At least 22 other states also have their own laws against disturbing school, remnants, in most cases, of this long-ago legislative crack down. Today, these laws are used to send at least 10,000 kids into the criminal justice system each year, as I detailed in an Atlantic story last year. The consequences, in kids' alienation, parental despair, lost school days and court costs, are profound--and could not have been imagined by the lawmakers who introduced these bills. (Just being arrested, as criminologist Gary Sweeten has found, doubles a student's chance of dropping out of high school, even if the charge is dropped.)

This year, a South Carolina state senator named Mia McLeod has proposed reforming this old law so that it will no longer apply to students at their own school. Similar attempts have been made over the past 50 years, to no avail. McLeod's current bill, which would simply restore the law to its original purpose, targeting "outside agitators," has already run into opposition from certain prosecutors and police officers.

Meanwhile, at the very same time, lawmakers nationwide are introducing a new wave of bills for a new era of civil unrest, making eerily similar claims about the need to keep "outside agitators" out of their towns: “You now have a situation where you have full-time, quasi-professional agent-provocateurs that attempt to create public disorder,” Republican state senator John Kavanagh of Arizona said in support of bill to bring racketeering charges against certain protesters.

This kind of fear-mongering has a long tradition in America, with well-documented and shameful results.
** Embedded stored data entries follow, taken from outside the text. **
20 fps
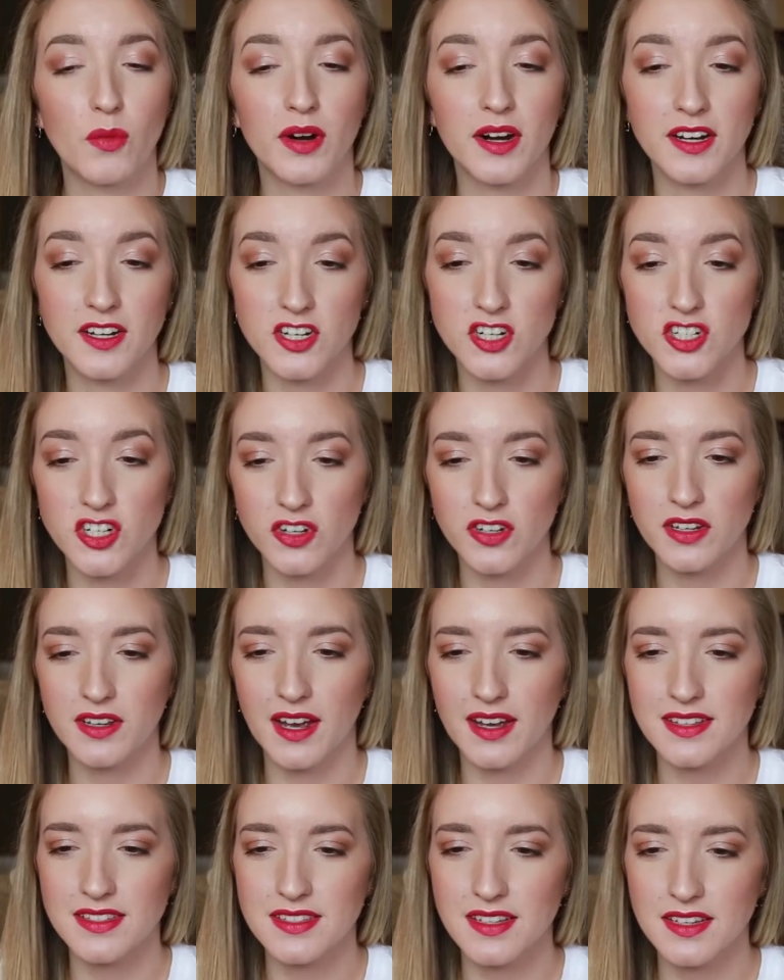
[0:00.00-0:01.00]
wanted to show you
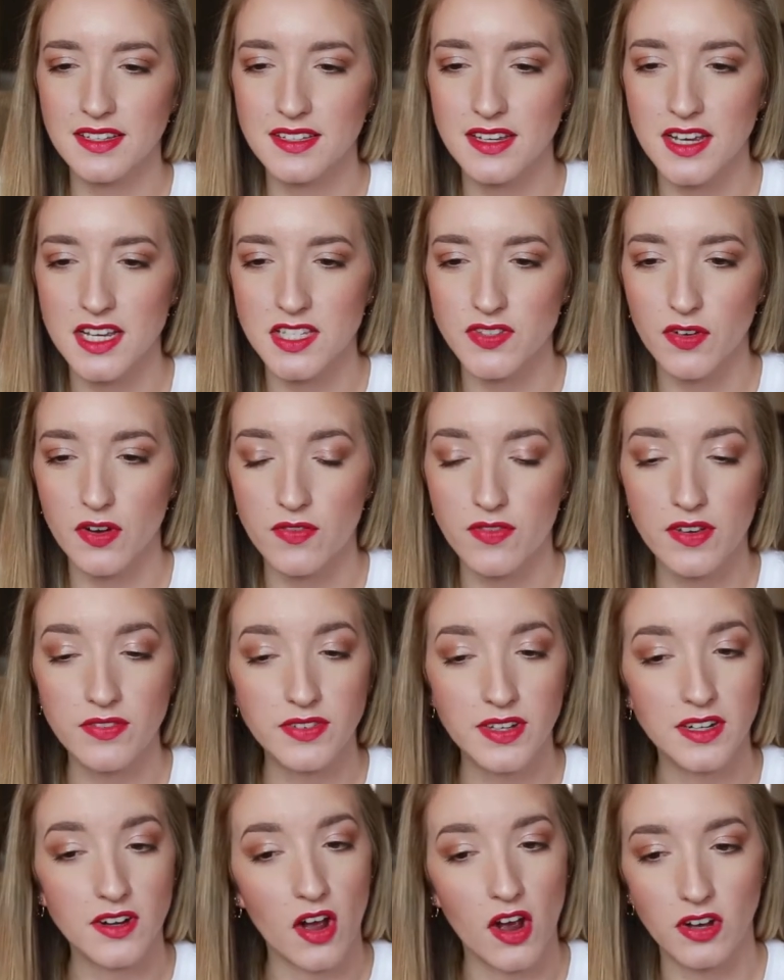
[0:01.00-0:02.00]
guys this because for
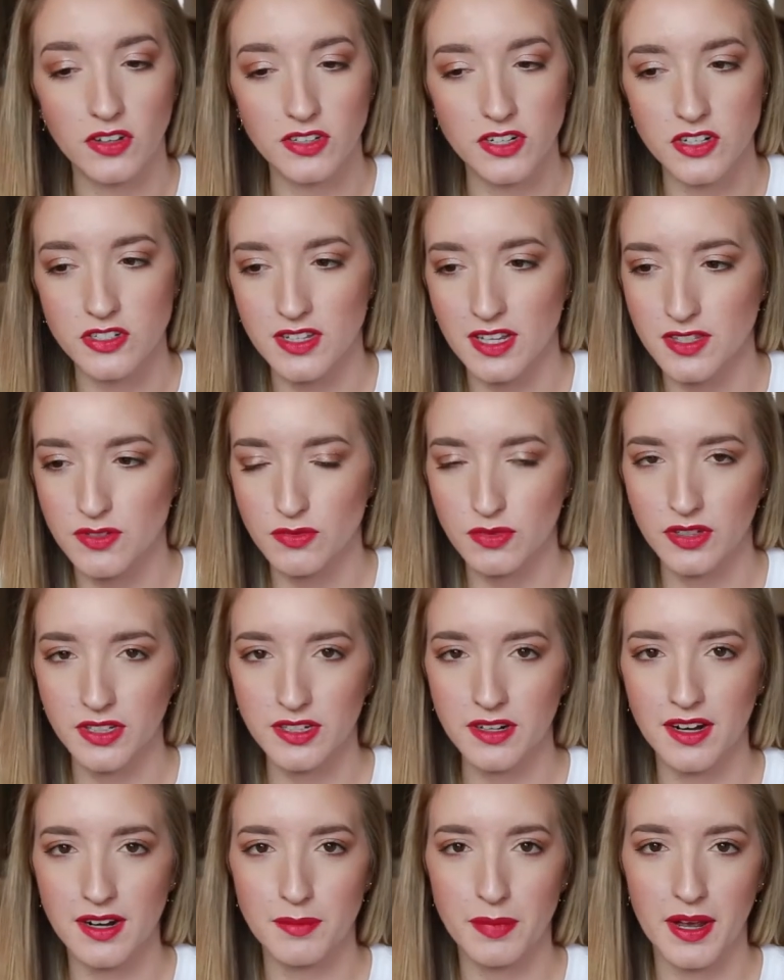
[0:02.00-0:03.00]
$50, that's
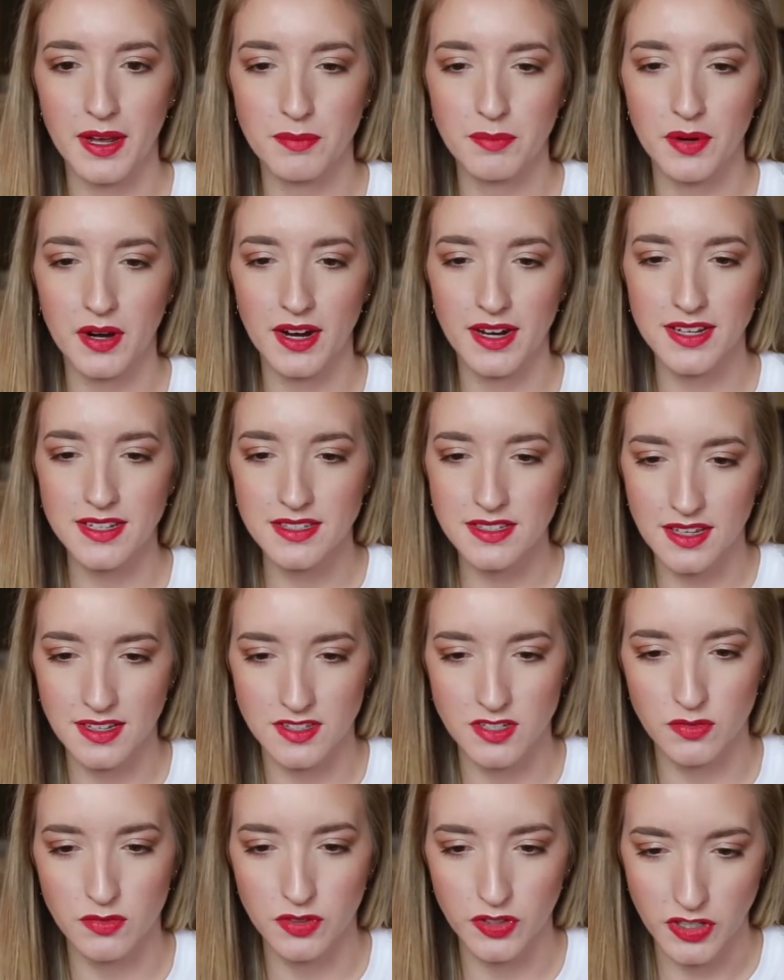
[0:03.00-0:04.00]
really not a bad price.
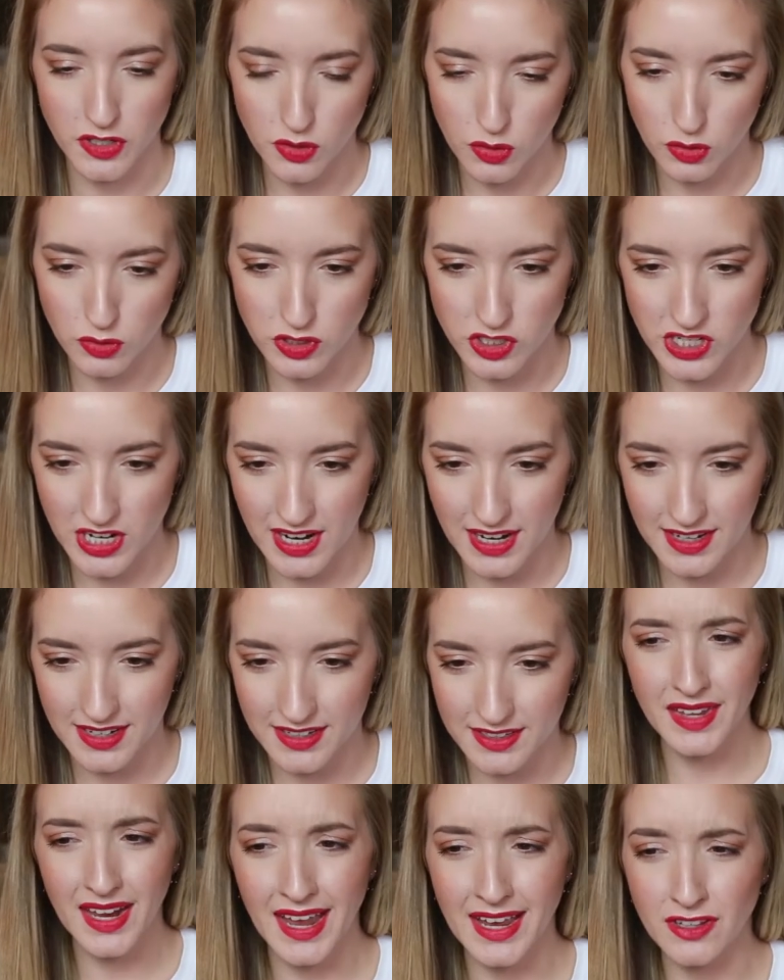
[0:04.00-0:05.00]
It's a really cool
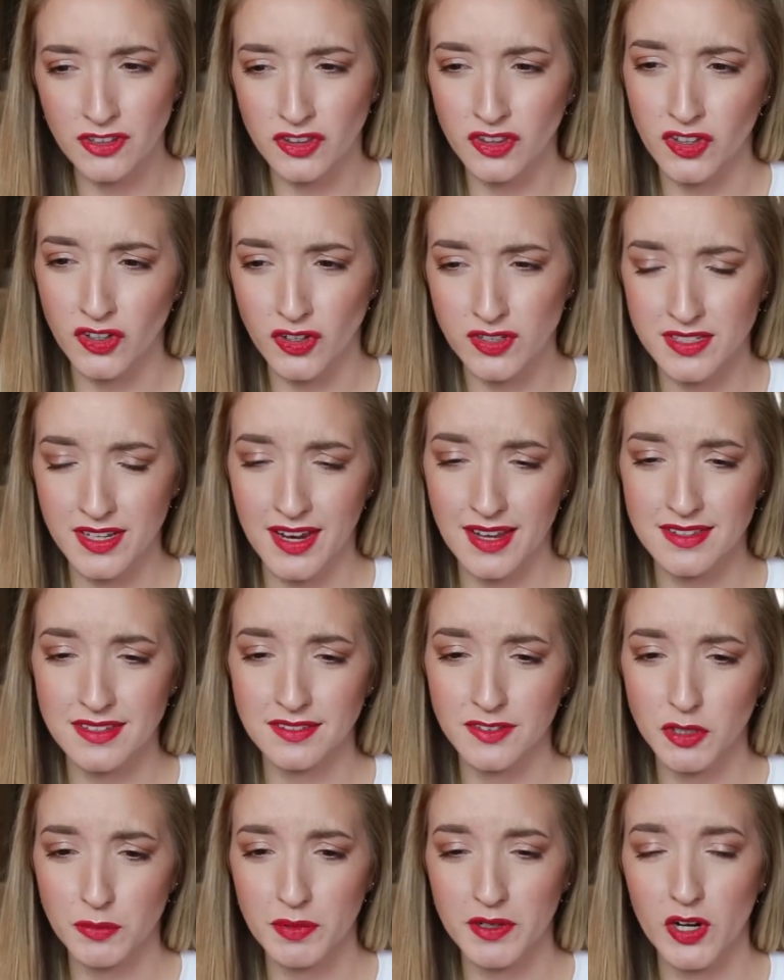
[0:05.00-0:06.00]
jacket. It looks like it's
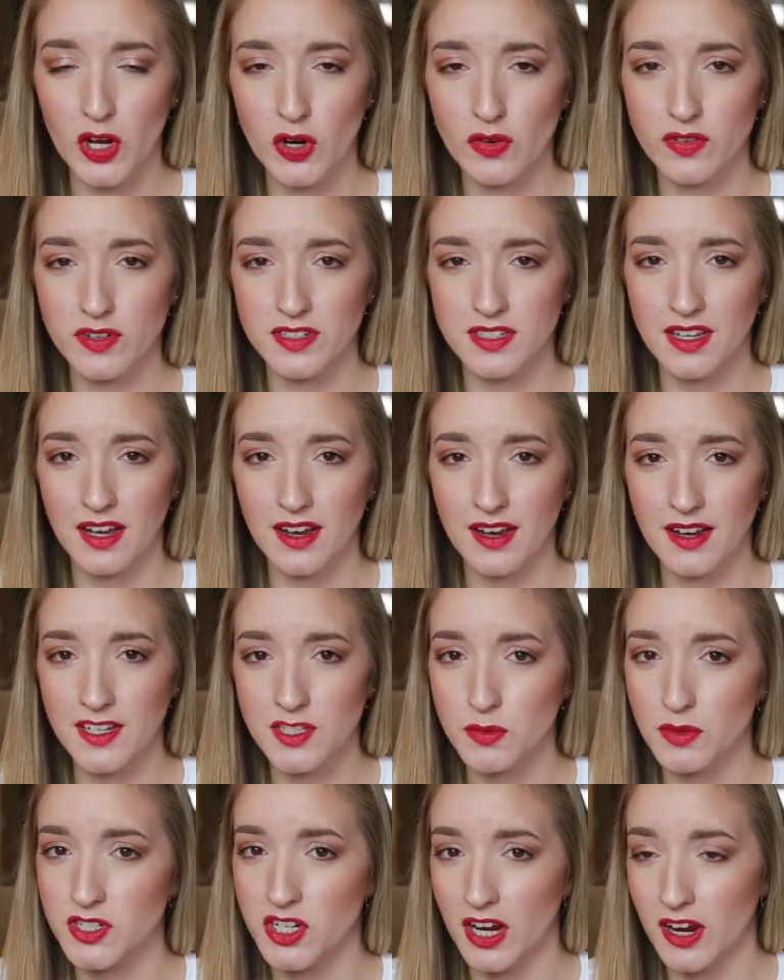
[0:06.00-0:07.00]
a little bit
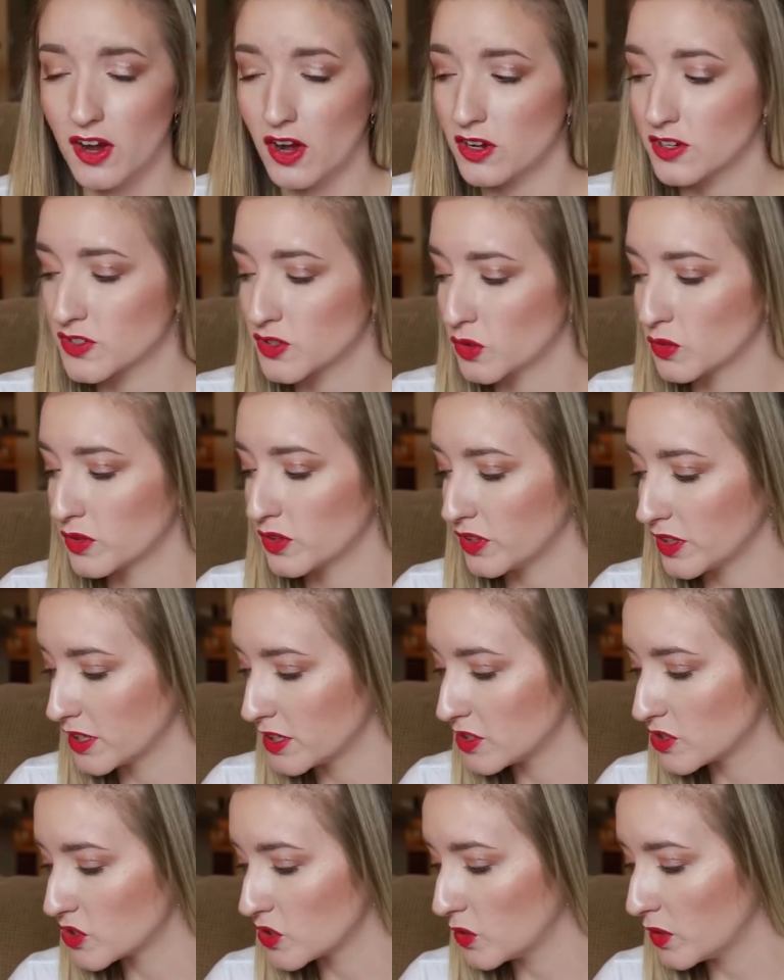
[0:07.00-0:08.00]
oversized, which I also really
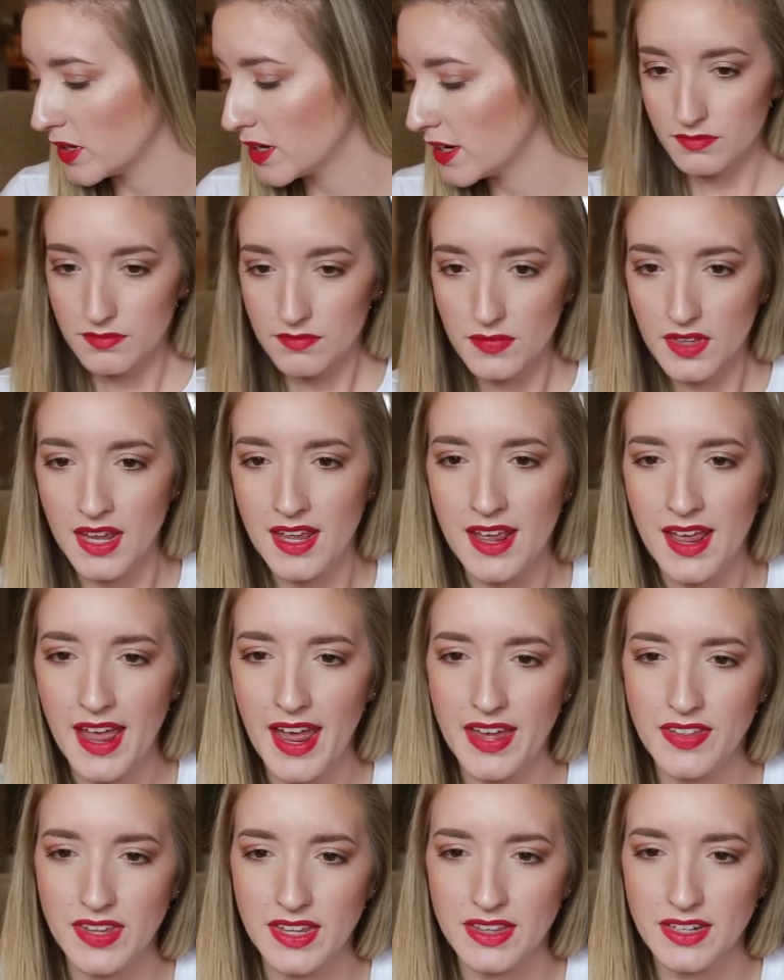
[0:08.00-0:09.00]
enjoy.
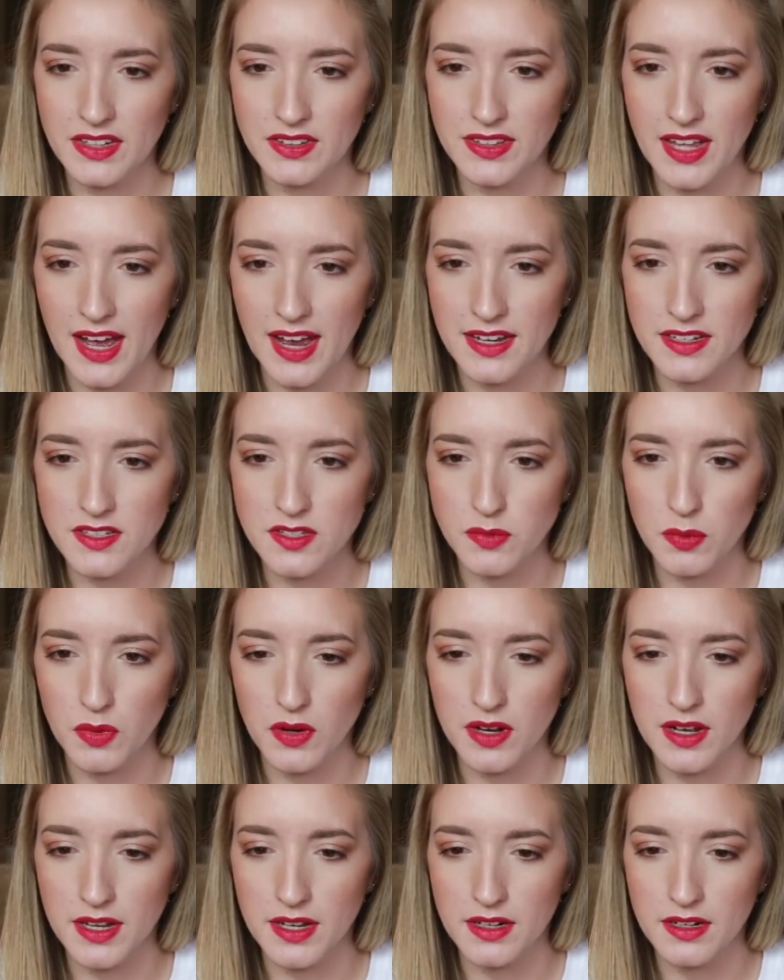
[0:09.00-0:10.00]
And then the last
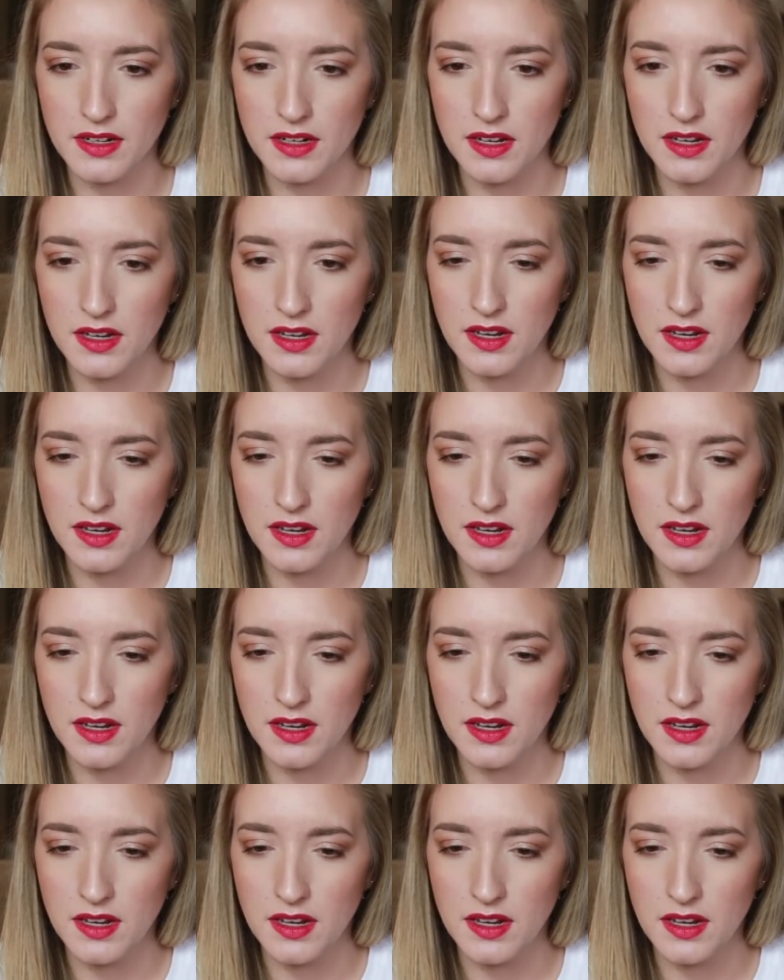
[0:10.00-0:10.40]
one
In 1970, President Richard Nixon’s Commission on Campus Unrest noted that more than 30 states had passed nearly 80 laws to counter protesters--laws that ranged from "the unnecessary and ill-directed to the purely vindictive.” The report called for lawmakers to bravely choose reconciliation over repression--in words that are as true today as they were 47 years ago: "Tolerance and understanding on all sides must re-emerge from the fundamental decency of Americans, from our shared aspirations as Americans, from our traditional tolerance of diversity, and from our common humanity."